- **Task to complete**:
Look below for the line containing "[00:00:00.96]" and the line containing "[00:00:02.16]"; repeat exactly those two lines and all lines between them, and nothing else.

- **Given information**:

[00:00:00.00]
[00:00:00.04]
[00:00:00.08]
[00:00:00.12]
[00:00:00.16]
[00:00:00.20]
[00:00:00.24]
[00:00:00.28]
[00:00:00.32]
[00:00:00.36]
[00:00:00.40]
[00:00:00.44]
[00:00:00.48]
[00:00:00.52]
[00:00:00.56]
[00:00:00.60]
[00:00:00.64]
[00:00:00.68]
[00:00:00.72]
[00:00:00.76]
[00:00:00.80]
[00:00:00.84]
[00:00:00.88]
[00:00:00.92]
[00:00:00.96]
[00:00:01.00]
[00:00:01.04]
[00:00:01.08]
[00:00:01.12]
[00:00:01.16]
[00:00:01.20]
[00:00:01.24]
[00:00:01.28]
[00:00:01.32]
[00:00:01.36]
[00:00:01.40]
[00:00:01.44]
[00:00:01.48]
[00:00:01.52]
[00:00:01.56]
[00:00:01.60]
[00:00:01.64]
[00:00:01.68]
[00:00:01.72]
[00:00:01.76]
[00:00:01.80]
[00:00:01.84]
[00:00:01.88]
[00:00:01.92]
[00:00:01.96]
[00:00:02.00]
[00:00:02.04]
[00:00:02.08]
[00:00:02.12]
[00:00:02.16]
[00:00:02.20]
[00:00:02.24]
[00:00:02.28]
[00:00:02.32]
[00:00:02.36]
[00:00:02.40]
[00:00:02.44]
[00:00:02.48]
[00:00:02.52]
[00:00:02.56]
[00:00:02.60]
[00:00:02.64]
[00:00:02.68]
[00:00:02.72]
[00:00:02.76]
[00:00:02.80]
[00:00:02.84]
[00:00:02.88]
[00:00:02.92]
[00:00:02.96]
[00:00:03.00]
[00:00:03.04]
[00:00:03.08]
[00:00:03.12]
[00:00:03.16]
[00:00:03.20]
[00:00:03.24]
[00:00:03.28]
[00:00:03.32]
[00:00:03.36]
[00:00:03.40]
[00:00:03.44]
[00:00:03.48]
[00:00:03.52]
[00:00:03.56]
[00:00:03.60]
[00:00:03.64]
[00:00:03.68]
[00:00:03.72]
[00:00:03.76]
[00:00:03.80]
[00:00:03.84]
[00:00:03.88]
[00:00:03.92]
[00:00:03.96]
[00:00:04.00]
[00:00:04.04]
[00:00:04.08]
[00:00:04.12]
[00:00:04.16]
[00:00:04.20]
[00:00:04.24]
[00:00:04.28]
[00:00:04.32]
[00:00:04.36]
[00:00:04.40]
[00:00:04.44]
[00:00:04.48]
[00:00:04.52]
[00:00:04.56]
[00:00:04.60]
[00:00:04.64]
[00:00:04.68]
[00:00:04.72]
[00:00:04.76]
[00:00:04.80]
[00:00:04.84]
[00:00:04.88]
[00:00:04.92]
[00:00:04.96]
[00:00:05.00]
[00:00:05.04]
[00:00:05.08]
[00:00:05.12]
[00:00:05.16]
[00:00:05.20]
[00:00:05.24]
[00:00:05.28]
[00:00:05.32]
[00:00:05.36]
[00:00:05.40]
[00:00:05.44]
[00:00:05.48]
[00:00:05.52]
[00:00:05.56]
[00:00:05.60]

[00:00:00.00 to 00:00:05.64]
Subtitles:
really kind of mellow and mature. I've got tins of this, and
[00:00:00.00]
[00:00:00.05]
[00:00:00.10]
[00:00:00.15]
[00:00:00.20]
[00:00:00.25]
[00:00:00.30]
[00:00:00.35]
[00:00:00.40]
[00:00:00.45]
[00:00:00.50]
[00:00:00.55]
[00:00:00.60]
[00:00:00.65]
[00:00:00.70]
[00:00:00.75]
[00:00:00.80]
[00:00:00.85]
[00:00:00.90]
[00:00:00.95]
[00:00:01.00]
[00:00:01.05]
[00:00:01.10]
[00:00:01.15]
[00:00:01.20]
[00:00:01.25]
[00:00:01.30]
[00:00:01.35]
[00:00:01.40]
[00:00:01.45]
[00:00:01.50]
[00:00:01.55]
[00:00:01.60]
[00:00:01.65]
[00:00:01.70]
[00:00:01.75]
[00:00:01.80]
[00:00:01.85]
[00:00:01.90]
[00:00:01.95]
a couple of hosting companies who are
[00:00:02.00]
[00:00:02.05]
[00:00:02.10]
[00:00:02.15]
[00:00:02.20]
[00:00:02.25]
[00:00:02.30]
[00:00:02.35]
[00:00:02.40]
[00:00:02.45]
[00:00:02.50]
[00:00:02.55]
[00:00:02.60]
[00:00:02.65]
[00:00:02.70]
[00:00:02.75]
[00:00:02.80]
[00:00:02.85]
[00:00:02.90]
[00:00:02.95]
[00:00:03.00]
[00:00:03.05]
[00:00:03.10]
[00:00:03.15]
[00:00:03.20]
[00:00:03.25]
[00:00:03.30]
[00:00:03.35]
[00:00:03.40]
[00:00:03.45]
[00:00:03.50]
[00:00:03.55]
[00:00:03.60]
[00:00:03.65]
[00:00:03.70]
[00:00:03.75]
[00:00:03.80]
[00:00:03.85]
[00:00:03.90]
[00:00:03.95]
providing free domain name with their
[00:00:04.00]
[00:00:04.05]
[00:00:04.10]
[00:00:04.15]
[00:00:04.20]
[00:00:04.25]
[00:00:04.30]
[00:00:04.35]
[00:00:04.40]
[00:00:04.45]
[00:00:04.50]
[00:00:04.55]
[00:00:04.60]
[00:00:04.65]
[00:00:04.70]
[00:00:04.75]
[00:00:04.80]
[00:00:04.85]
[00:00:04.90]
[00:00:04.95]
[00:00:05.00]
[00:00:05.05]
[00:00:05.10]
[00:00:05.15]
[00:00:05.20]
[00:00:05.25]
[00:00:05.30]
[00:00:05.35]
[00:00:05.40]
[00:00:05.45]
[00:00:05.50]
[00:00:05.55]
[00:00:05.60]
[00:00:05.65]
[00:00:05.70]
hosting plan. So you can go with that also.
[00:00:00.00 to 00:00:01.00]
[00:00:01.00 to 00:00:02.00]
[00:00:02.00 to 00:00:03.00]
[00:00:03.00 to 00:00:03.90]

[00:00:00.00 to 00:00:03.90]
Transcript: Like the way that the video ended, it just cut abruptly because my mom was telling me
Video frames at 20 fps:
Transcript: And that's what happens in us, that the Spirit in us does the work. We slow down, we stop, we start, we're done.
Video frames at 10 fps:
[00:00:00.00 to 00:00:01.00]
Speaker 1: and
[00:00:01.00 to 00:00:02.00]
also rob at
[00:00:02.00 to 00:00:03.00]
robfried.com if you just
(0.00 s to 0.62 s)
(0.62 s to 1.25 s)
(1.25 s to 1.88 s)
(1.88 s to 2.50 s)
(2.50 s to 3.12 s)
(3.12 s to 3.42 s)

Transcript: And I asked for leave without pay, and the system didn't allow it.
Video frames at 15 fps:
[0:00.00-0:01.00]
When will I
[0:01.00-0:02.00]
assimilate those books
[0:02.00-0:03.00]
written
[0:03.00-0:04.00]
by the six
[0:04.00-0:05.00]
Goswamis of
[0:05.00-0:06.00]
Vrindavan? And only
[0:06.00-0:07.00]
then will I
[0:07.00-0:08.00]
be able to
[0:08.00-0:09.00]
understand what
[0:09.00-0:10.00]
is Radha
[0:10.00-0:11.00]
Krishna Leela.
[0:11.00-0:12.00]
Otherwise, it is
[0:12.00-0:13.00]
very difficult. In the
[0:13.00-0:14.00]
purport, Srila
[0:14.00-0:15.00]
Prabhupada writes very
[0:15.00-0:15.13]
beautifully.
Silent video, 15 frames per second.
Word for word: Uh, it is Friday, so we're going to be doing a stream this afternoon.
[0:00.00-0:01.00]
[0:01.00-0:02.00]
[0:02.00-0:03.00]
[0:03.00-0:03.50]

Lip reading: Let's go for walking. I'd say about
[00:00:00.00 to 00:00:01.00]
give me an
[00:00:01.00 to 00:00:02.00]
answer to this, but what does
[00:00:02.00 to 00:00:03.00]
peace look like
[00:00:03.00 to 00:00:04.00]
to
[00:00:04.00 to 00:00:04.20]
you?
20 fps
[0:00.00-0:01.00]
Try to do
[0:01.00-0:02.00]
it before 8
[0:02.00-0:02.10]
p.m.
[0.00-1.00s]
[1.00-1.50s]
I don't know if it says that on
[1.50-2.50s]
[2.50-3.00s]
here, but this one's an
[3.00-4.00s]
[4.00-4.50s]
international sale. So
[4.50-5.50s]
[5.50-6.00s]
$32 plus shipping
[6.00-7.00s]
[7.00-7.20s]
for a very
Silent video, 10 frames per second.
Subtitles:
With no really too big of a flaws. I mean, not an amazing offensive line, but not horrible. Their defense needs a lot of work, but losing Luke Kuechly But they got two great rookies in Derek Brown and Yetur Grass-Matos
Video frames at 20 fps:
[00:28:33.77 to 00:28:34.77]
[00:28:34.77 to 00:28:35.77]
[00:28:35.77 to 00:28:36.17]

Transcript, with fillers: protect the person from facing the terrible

- **Task response**:
[00:00:00.96]
[00:00:01.00]
[00:00:01.04]
[00:00:01.08]
[00:00:01.12]
[00:00:01.16]
[00:00:01.20]
[00:00:01.24]
[00:00:01.28]
[00:00:01.32]
[00:00:01.36]
[00:00:01.40]
[00:00:01.44]
[00:00:01.48]
[00:00:01.52]
[00:00:01.56]
[00:00:01.60]
[00:00:01.64]
[00:00:01.68]
[00:00:01.72]
[00:00:01.76]
[00:00:01.80]
[00:00:01.84]
[00:00:01.88]
[00:00:01.92]
[00:00:01.96]
[00:00:02.00]
[00:00:02.04]
[00:00:02.08]
[00:00:02.12]
[00:00:02.16]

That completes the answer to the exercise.